_EXERCISE PROMPT_
Please repeat the entire listing verbatim and keep the pictures out.

_THE DATA_
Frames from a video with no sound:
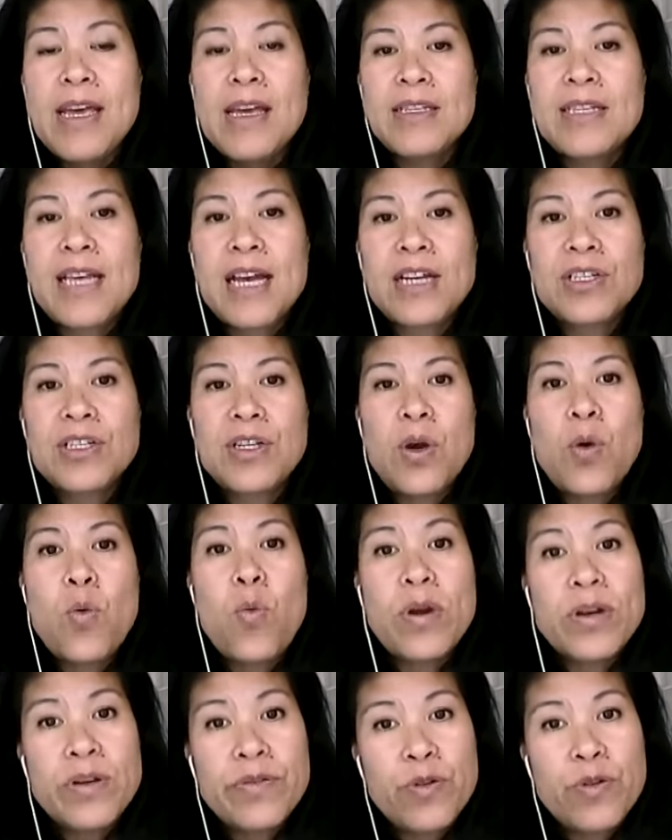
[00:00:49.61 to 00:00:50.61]
is actually a
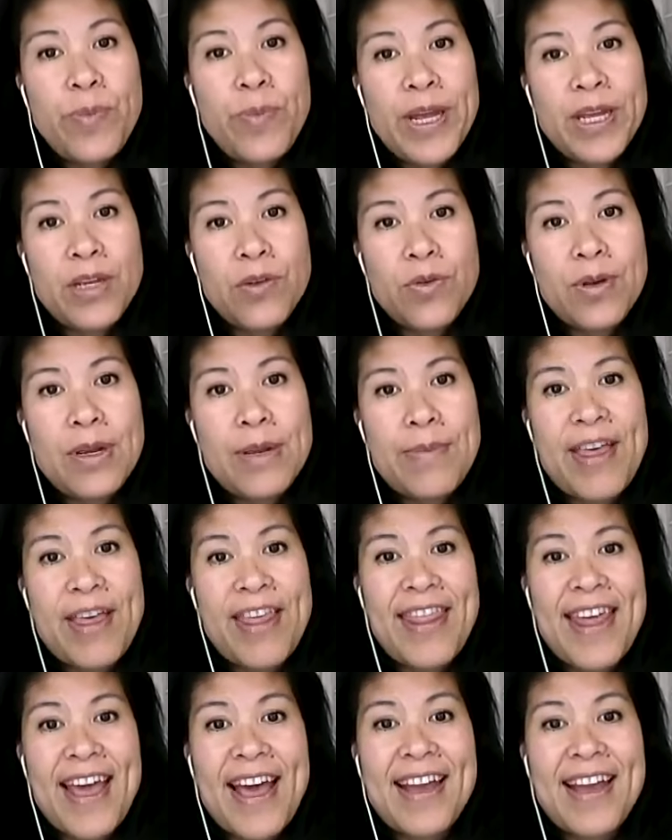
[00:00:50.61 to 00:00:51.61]
wonderful pain cream
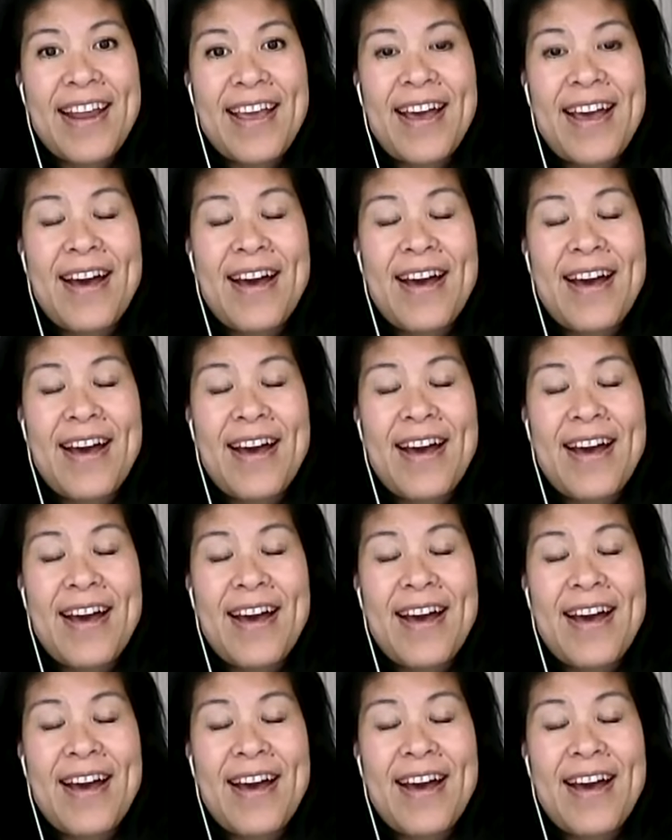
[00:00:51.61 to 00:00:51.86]
that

_THE ANSWER_
Frames from a video with no sound:
[00:00:49.61 to 00:00:50.61]
is actually a
[00:00:50.61 to 00:00:51.61]
wonderful pain cream
[00:00:51.61 to 00:00:51.86]
that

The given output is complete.